## [Material supplied]
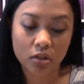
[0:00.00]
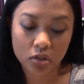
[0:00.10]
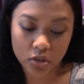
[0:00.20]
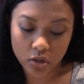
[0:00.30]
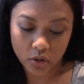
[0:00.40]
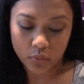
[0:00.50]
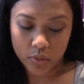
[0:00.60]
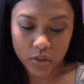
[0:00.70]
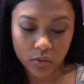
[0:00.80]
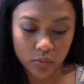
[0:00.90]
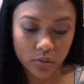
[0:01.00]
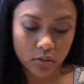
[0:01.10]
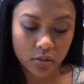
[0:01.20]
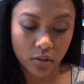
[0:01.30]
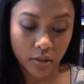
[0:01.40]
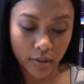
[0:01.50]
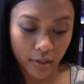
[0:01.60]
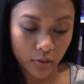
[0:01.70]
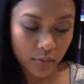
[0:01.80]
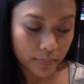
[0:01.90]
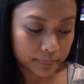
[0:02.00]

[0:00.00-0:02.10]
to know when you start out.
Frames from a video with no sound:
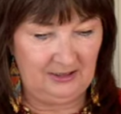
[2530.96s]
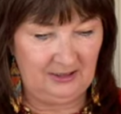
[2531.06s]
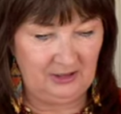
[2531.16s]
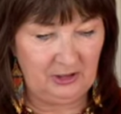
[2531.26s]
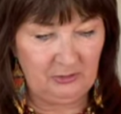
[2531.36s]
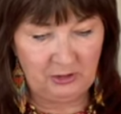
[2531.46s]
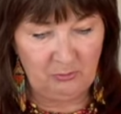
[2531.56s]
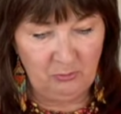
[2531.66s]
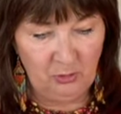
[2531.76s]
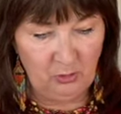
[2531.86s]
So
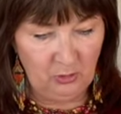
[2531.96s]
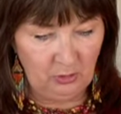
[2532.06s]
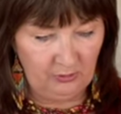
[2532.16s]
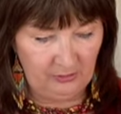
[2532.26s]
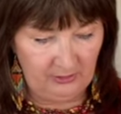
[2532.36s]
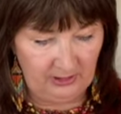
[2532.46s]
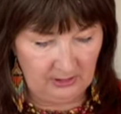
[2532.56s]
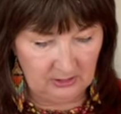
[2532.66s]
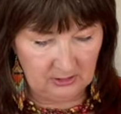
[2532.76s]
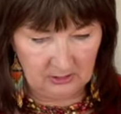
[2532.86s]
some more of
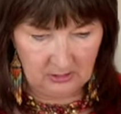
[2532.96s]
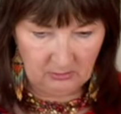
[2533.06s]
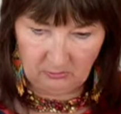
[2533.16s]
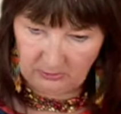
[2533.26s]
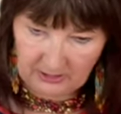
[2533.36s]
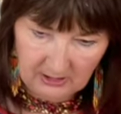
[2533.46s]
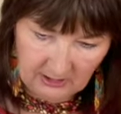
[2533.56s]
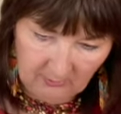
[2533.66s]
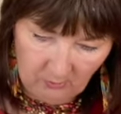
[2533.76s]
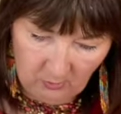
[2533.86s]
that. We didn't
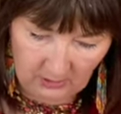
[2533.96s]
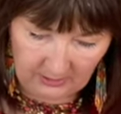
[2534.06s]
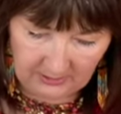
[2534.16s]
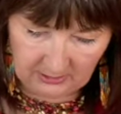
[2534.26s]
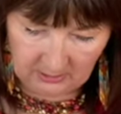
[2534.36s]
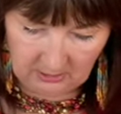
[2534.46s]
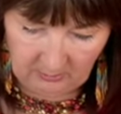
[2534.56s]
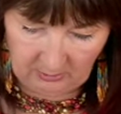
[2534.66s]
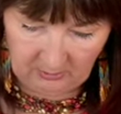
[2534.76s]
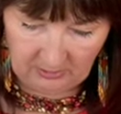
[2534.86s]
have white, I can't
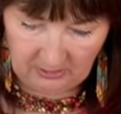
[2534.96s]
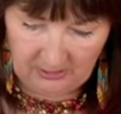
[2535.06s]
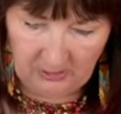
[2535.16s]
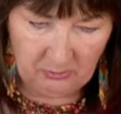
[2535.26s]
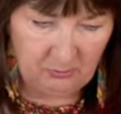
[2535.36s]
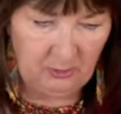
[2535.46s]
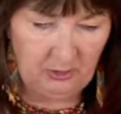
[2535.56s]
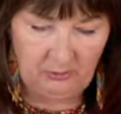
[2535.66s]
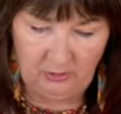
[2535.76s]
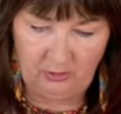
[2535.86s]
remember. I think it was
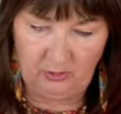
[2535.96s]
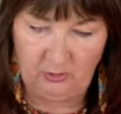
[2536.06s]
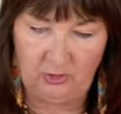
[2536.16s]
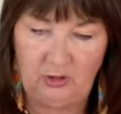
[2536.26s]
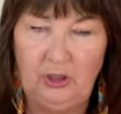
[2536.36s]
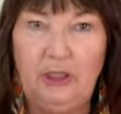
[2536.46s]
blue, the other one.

## [Try it]
Every line above needs to be written out again as it stands. Pictures do not belong in the copy.

## [Your response]
[0:00.00]
[0:00.10]
[0:00.20]
[0:00.30]
[0:00.40]
[0:00.50]
[0:00.60]
[0:00.70]
[0:00.80]
[0:00.90]
[0:01.00]
[0:01.10]
[0:01.20]
[0:01.30]
[0:01.40]
[0:01.50]
[0:01.60]
[0:01.70]
[0:01.80]
[0:01.90]
[0:02.00]

[0:00.00-0:02.10]
to know when you start out.
Frames from a video with no sound:
[2530.96s]
[2531.06s]
[2531.16s]
[2531.26s]
[2531.36s]
[2531.46s]
[2531.56s]
[2531.66s]
[2531.76s]
[2531.86s]
So
[2531.96s]
[2532.06s]
[2532.16s]
[2532.26s]
[2532.36s]
[2532.46s]
[2532.56s]
[2532.66s]
[2532.76s]
[2532.86s]
some more of
[2532.96s]
[2533.06s]
[2533.16s]
[2533.26s]
[2533.36s]
[2533.46s]
[2533.56s]
[2533.66s]
[2533.76s]
[2533.86s]
that. We didn't
[2533.96s]
[2534.06s]
[2534.16s]
[2534.26s]
[2534.36s]
[2534.46s]
[2534.56s]
[2534.66s]
[2534.76s]
[2534.86s]
have white, I can't
[2534.96s]
[2535.06s]
[2535.16s]
[2535.26s]
[2535.36s]
[2535.46s]
[2535.56s]
[2535.66s]
[2535.76s]
[2535.86s]
remember. I think it was
[2535.96s]
[2536.06s]
[2536.16s]
[2536.26s]
[2536.36s]
[2536.46s]
blue, the other one.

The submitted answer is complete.